The Ring is an effectively scary film, aptly debuting around Halloween, but a little bit of thought reveals a large number of inconsistencies. The inconsisties are required to achieve the thrill and leave one with a sense of wonderment after the film (or dissatisfaction, depending on your personality type).
The story, as it were, involves a video tape that results in the death of the person watching exactly a week later (a phone call is received to confirm this). The tape falls into the hands of intrepid journalist Rachel Keller (Naomi Watts) who watches it and then realises the curse is real. Of course, her son Aidan (David Dorfman) also ends up watching it, adding presure on her to solve the mystery in the tape and find a way to survive.
Most of the film is based on a heightened sense of mystery and suspense created by Rachel's hunt for the truth behind the video. There are a lot of chilling and startling moments to keep the viewer engaged (which also conveniently deflect from the lack of any coherent story). As far as the humans are concerned, Naomi Watts is a great actress and she easily carries the film. I liked the fact that the film was set in Seattle, lending an aura of credibility to this gloomy city at this time.

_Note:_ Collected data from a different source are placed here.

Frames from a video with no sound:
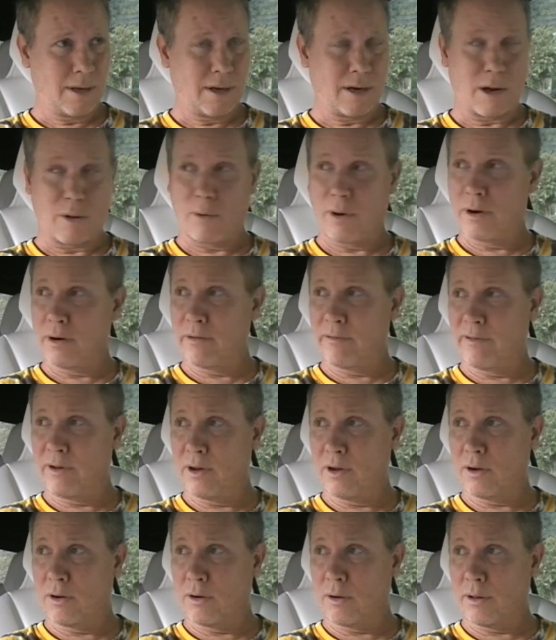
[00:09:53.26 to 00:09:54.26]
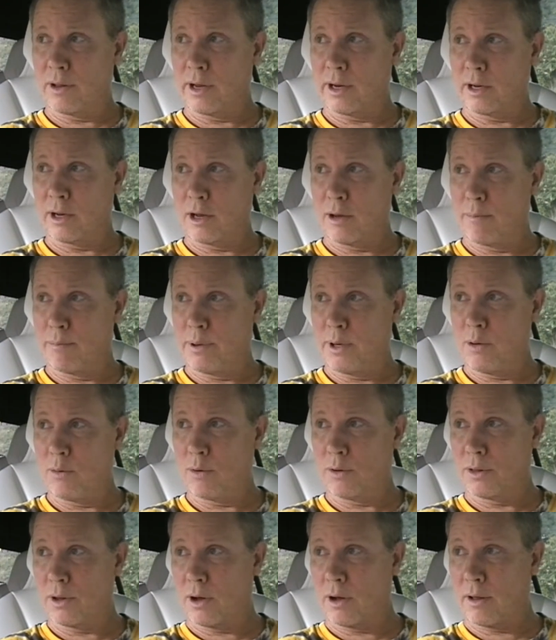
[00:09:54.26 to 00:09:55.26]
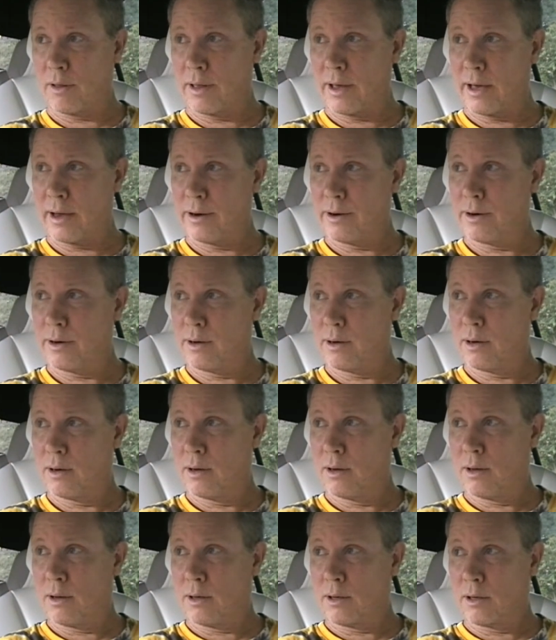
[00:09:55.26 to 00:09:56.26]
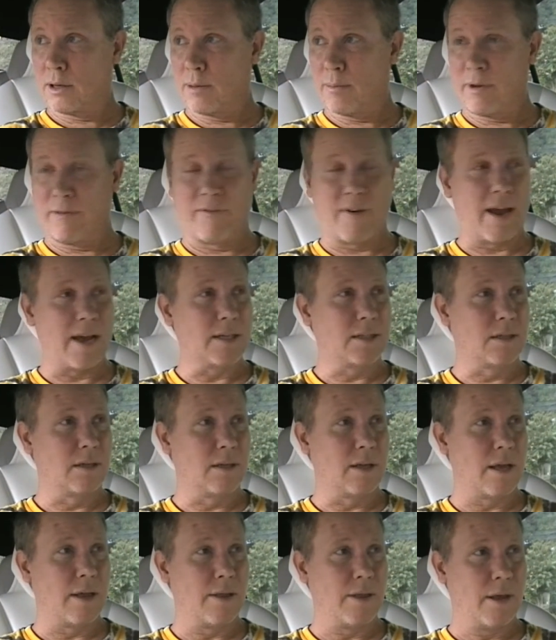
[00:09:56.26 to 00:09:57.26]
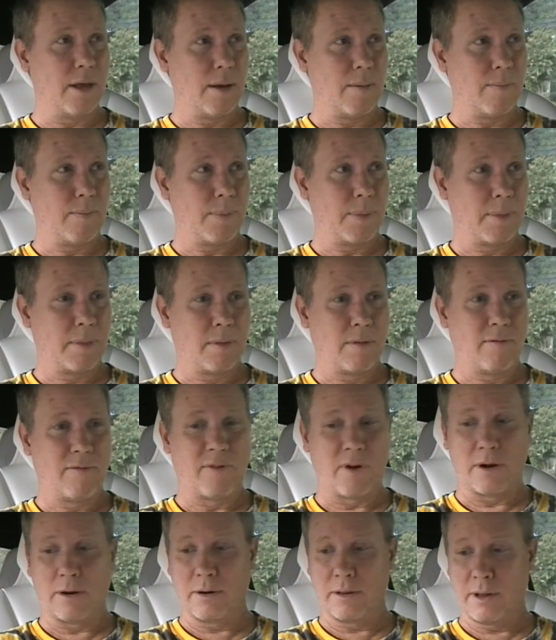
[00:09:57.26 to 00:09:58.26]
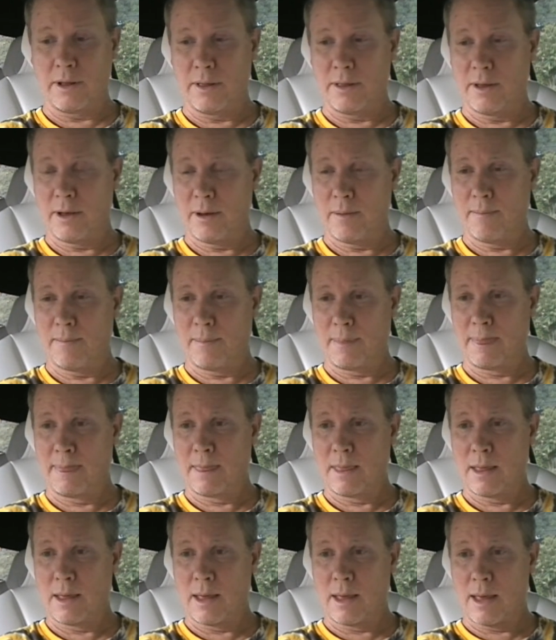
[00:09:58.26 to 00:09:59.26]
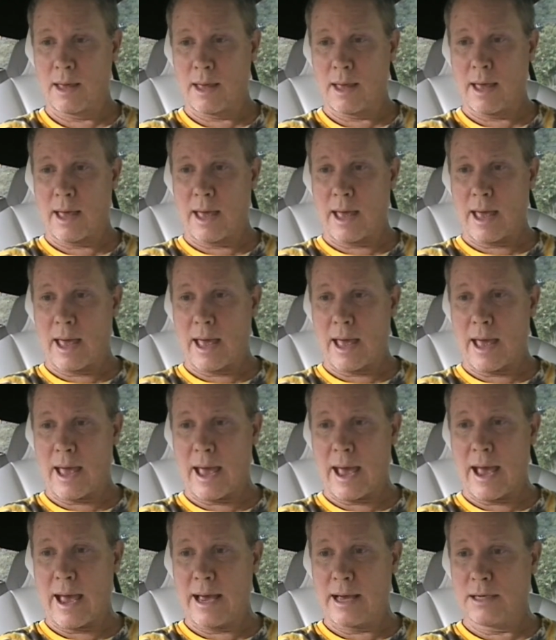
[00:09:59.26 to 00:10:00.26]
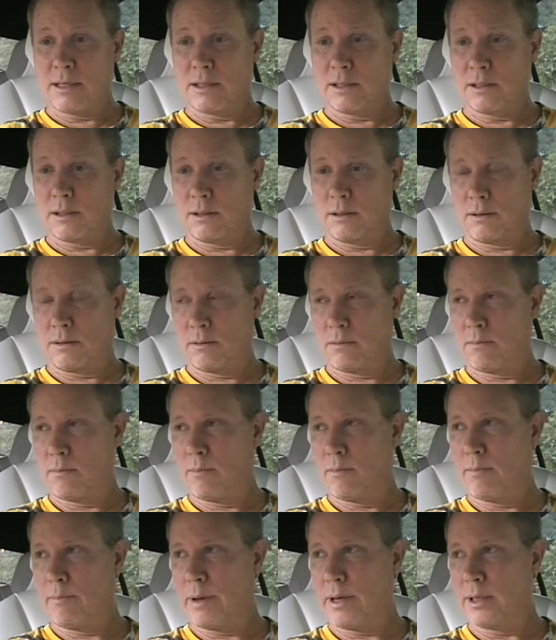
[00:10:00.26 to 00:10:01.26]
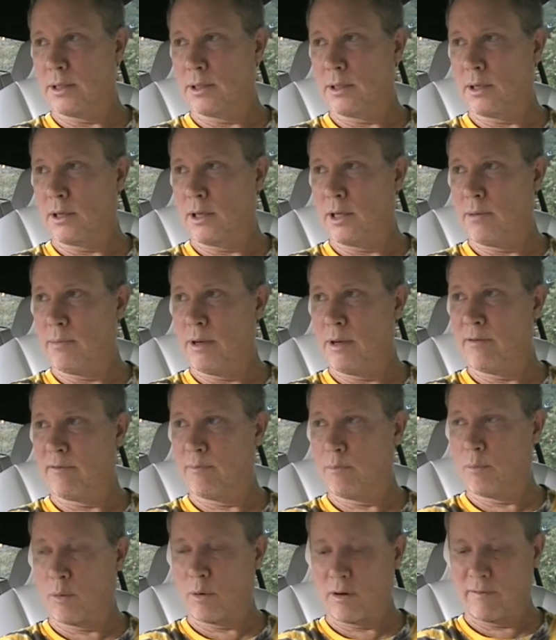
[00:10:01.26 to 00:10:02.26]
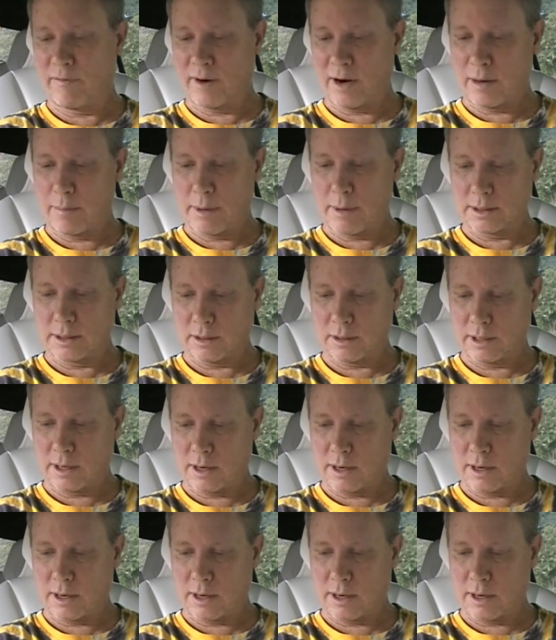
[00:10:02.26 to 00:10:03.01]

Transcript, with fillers: I wanted a vehicle that could compete with all that, can be faster than them, funner than them, and basically being more environmentally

The Ring arrives at a time when I thought scary films couldn't get scarier. The film is effective because it's unfocused and unclear. Take the title for example: What exactly does it mean? The shape seen in the video (which looks like a ring but is the outline of sunlight)? Or the call received when someone's about to die? And who is that on the phone anyway?
In the end, we're expected to walk out and not think too much about it. Which is just the way I recommend watching it, either on the big screen or with a lot of friends with the lights out.